I make no effort to tidy squash plants because it makes no difference!
And if your butternut squash are still small, that is normal. It’s a late maturing variety and needs warmth from now until early October.
My earliest and most successful harvest of Crown Prince Squash yesterday: 4 plants, 10 fruit, total weight of fruit just shy of 96lb. Strangely, the Red Kuris on the neighbouring bed are about to be my worst harvest! 4 plants, 6 fruit only. The butternuts are looking good – 9 fruit developing well on 2 plants. Nature’s mysteries for us all…..the only thing I can say about the Crown Princes is that I dug two Huegel pits in 2021 and 2022 which filled the bed with woody waste, green waste and horse manure – it’s my way of using up pollarded Hazel tree branches without fires. It’s not an experiment, just an observation….

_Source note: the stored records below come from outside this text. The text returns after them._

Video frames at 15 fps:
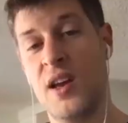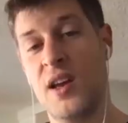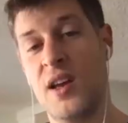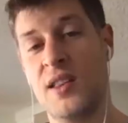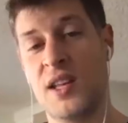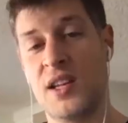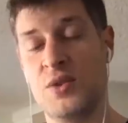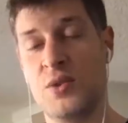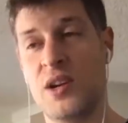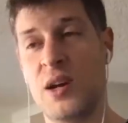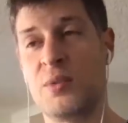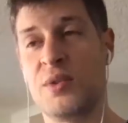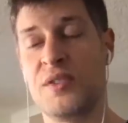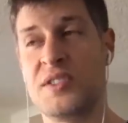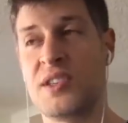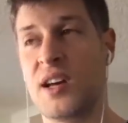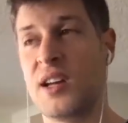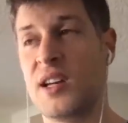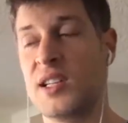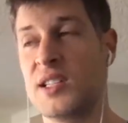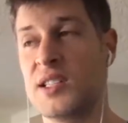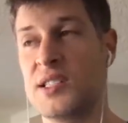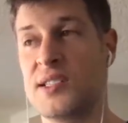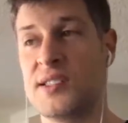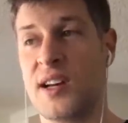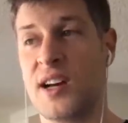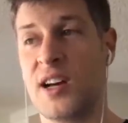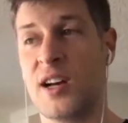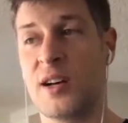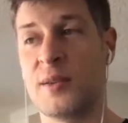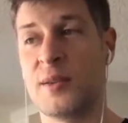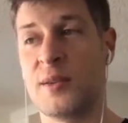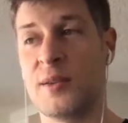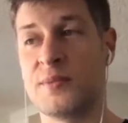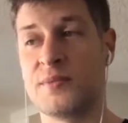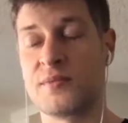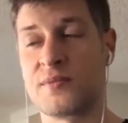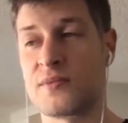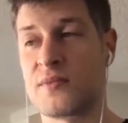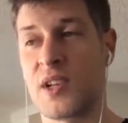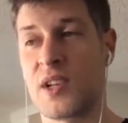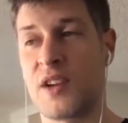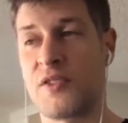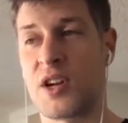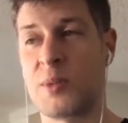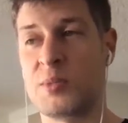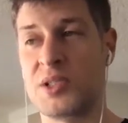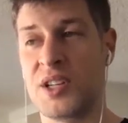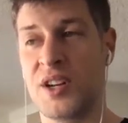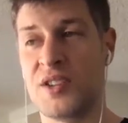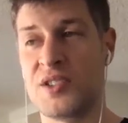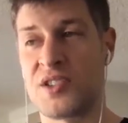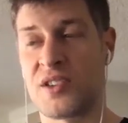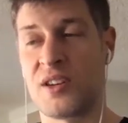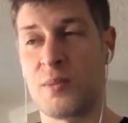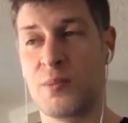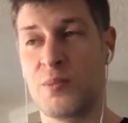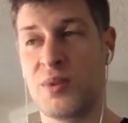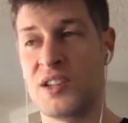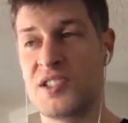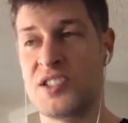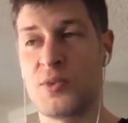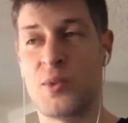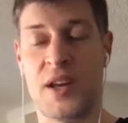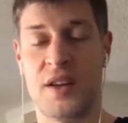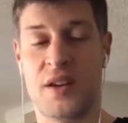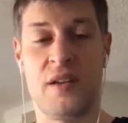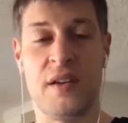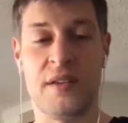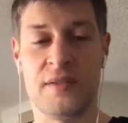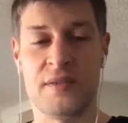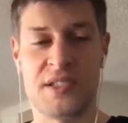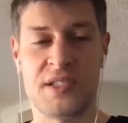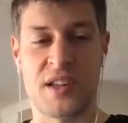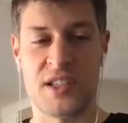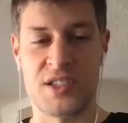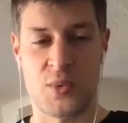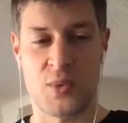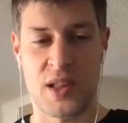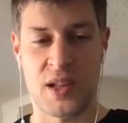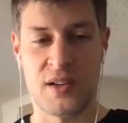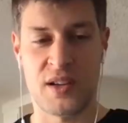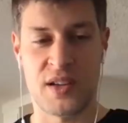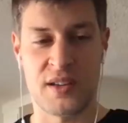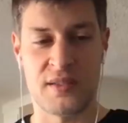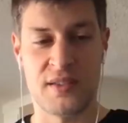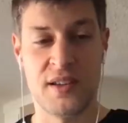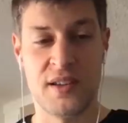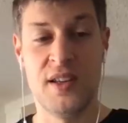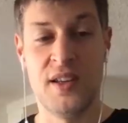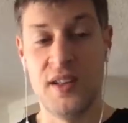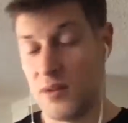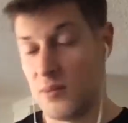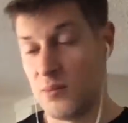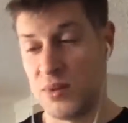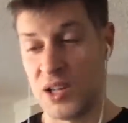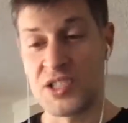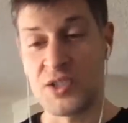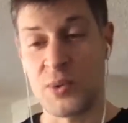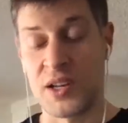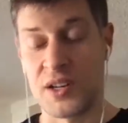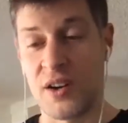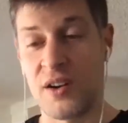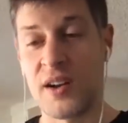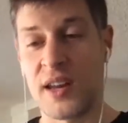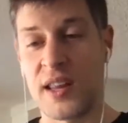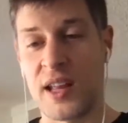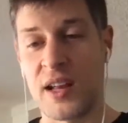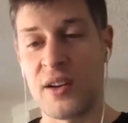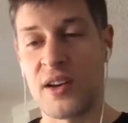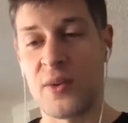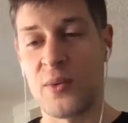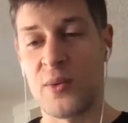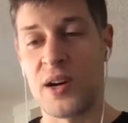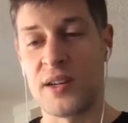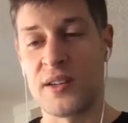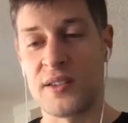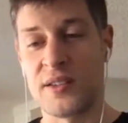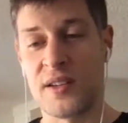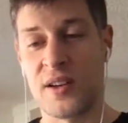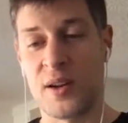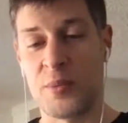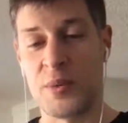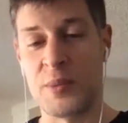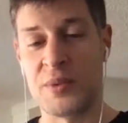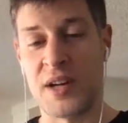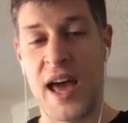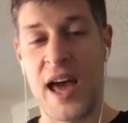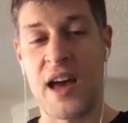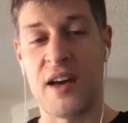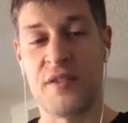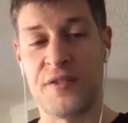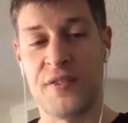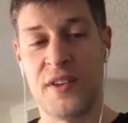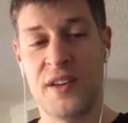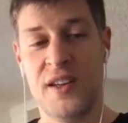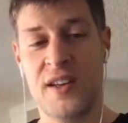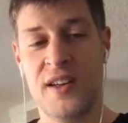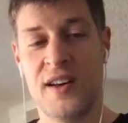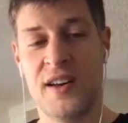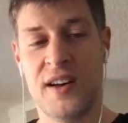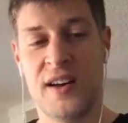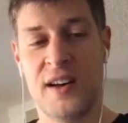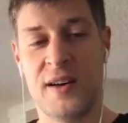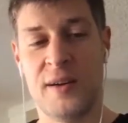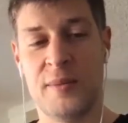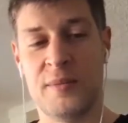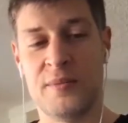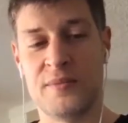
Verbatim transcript: They do a number of studies um, every couple of years. They're called blood, sweat, urine studies, where they look at blood, sweat, urine, and they look at what you know people have um,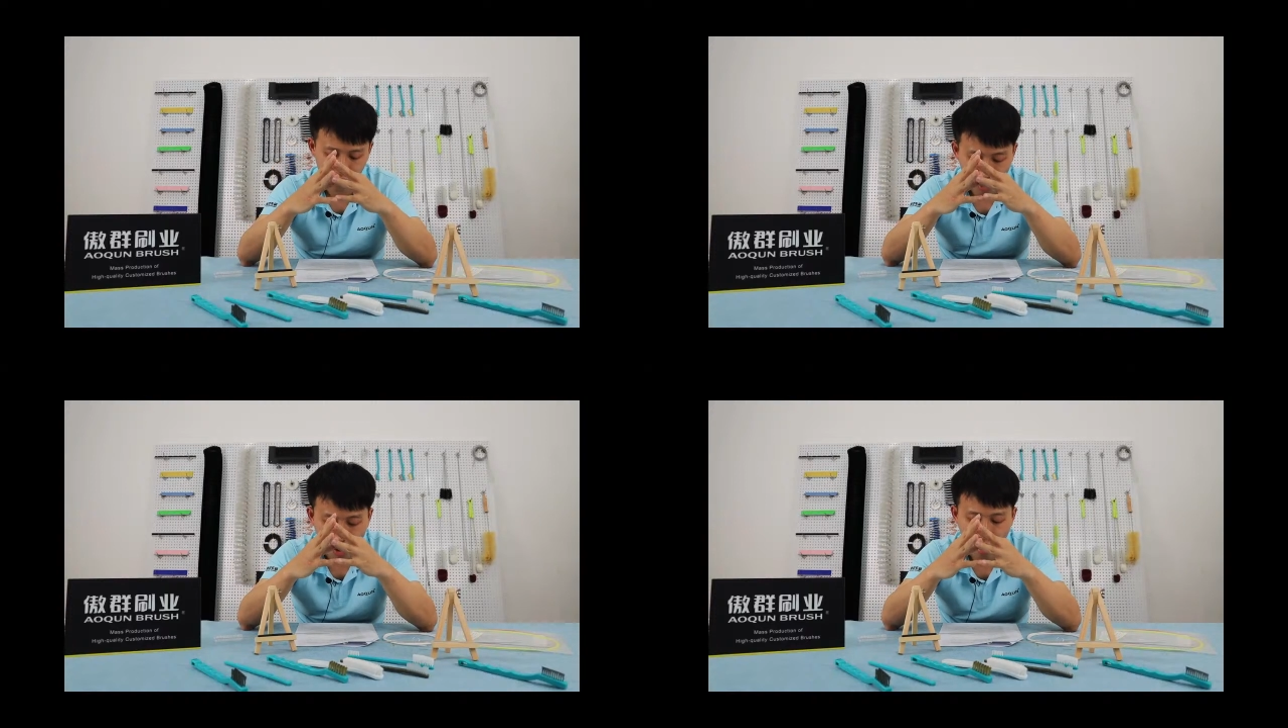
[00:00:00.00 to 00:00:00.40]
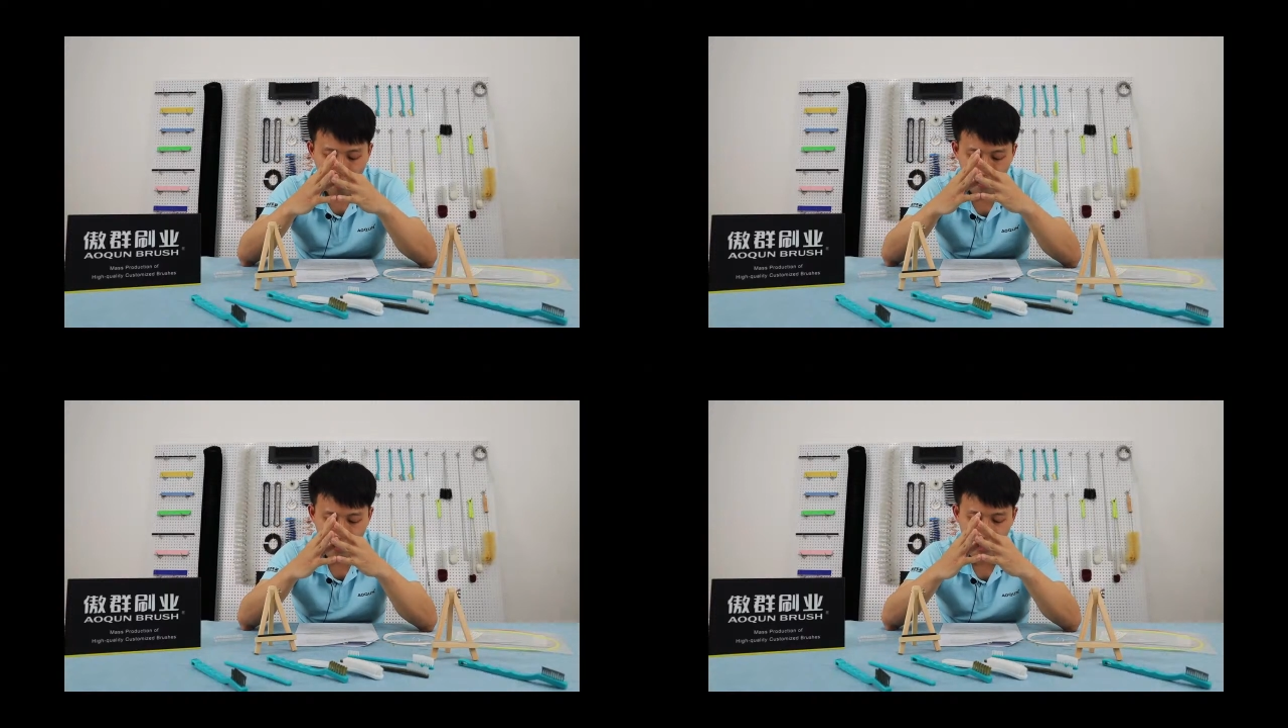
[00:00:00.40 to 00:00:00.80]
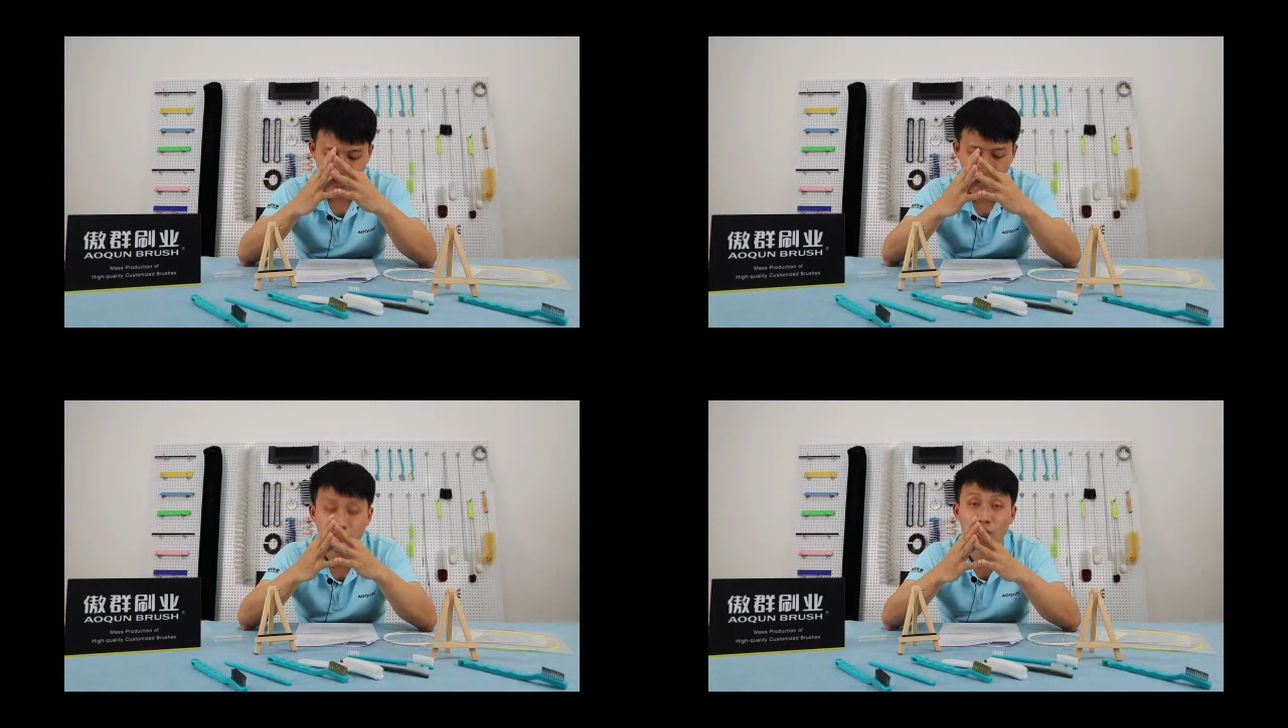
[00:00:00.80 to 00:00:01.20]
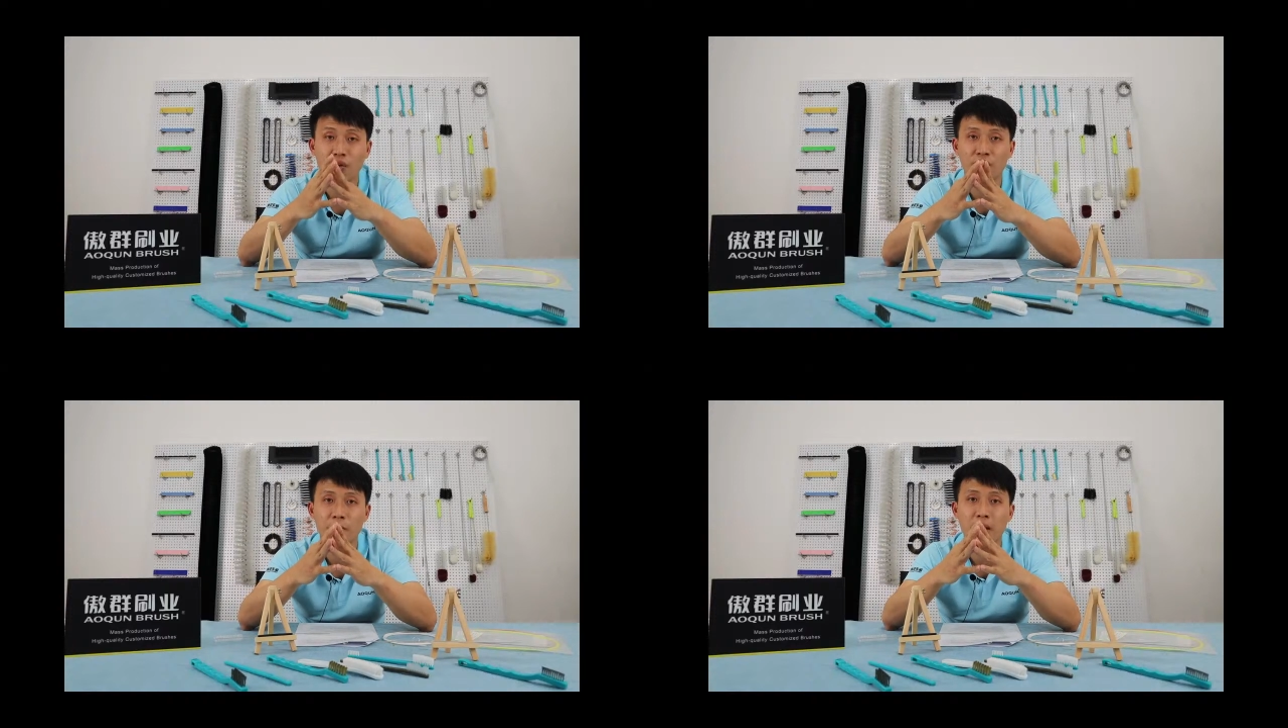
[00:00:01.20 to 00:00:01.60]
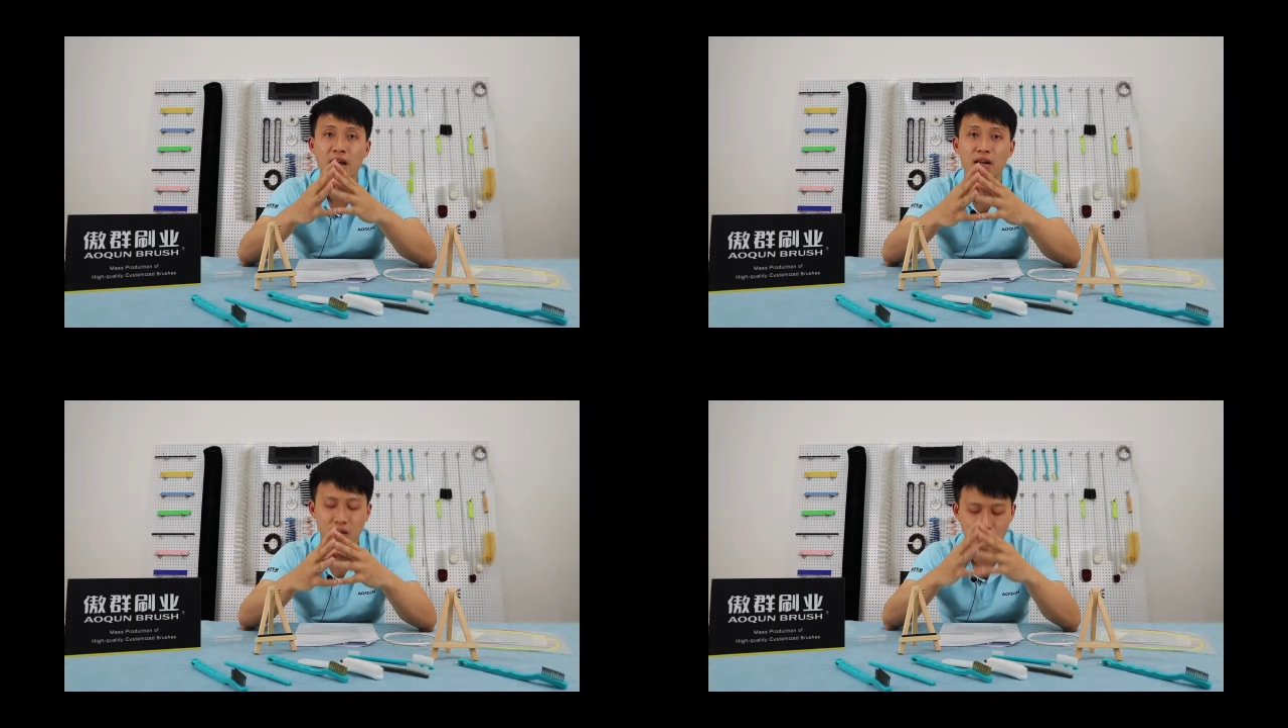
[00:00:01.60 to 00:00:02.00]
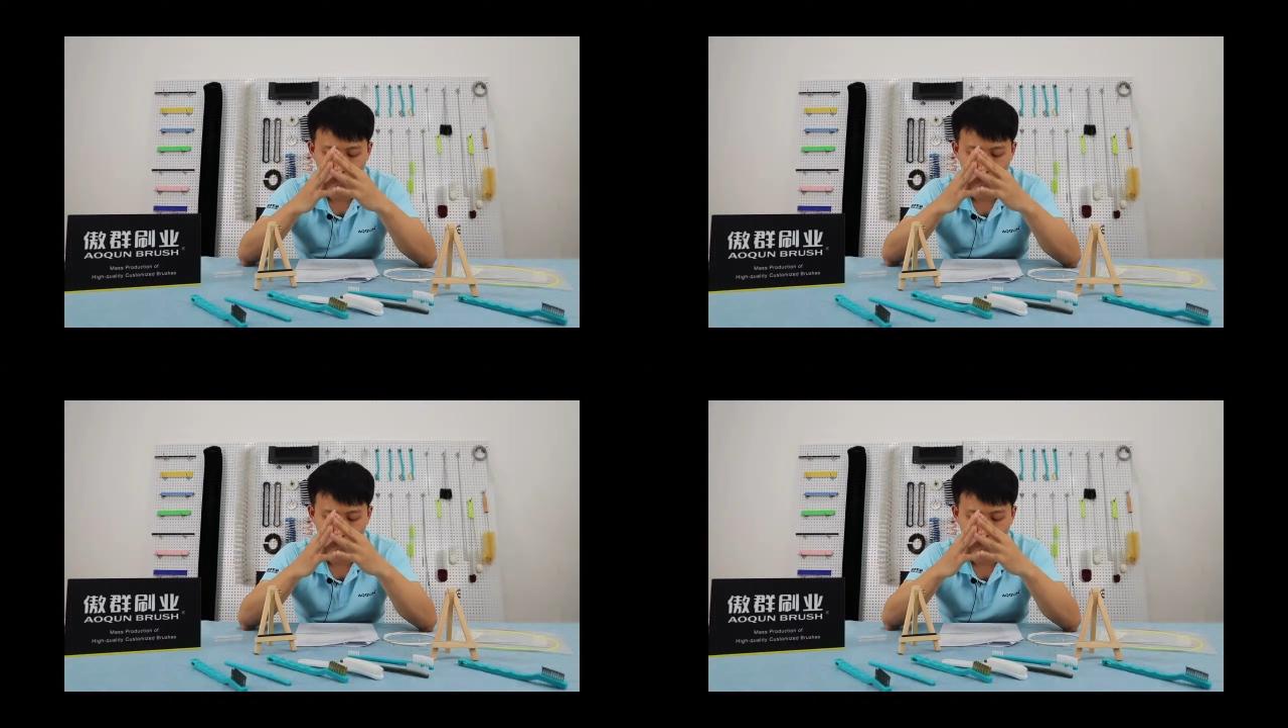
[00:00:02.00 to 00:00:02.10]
cooperation with many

Also the earliest and best harvest this year of sweetcorn – already harvested 7 cobs, 6 of them perfect, the first was a sighter which was a week off full maturity.
When on holiday in Switzerland this year I bought a white soft neck garlic, just because it looked so good, to try it at home.
Now sometimes alliums are treated to prevent sprouting.
So first stage to test this, was a month in the fridge, with some usual seed, to vernalise and promote growth.
Individually potted up 3 cloves of each and after just 5 days they were up
So while these will grow on in the greenhouse border, my usual late September planting will include the new ones.
Interesting times?
It hasn’t been good for the tomatoes – most of mine have been wiped out thanks to blight, including Crokini which is supposedly blight resistant and the reason I bought the seeds. I won’t be buying that variety again!
Hello Charles. An avid follower here from Zambia. I’ve followed you for a year now practicing your lessons albeit on a smaller scale and it’s been perfect. But was wondering, do you deliver a y of your products (seeds or trays and such) to Africa at all?
Hello Mwenya
Thank you for writing and that’s amazing you are following me from Zambia. I was there in 1992, started a garden at a school in southern province, long story!
I’m glad that my methods are helping you.
Sadly however we do not sell anything to Africa. We sent some books once to Lesotho, and they returned, twice!
Hello Mwenya, how lovely to read a comment from Zambia. I was an agricultural science teacher in Lusaka from 1971 to 1976 – I think I learnt far more than I taught. I now live and garden in northern Poland. All the very best to you in your garden endevours.
Good to hear that the butternut squash have time. They look healthy enough but clearly have a lot of growing to do!
Yes always the most is from now
Somethings should be banned “Asparagus Peas” and “Russian Tarragon” another. The former tastes like cardboard and the second of nothing.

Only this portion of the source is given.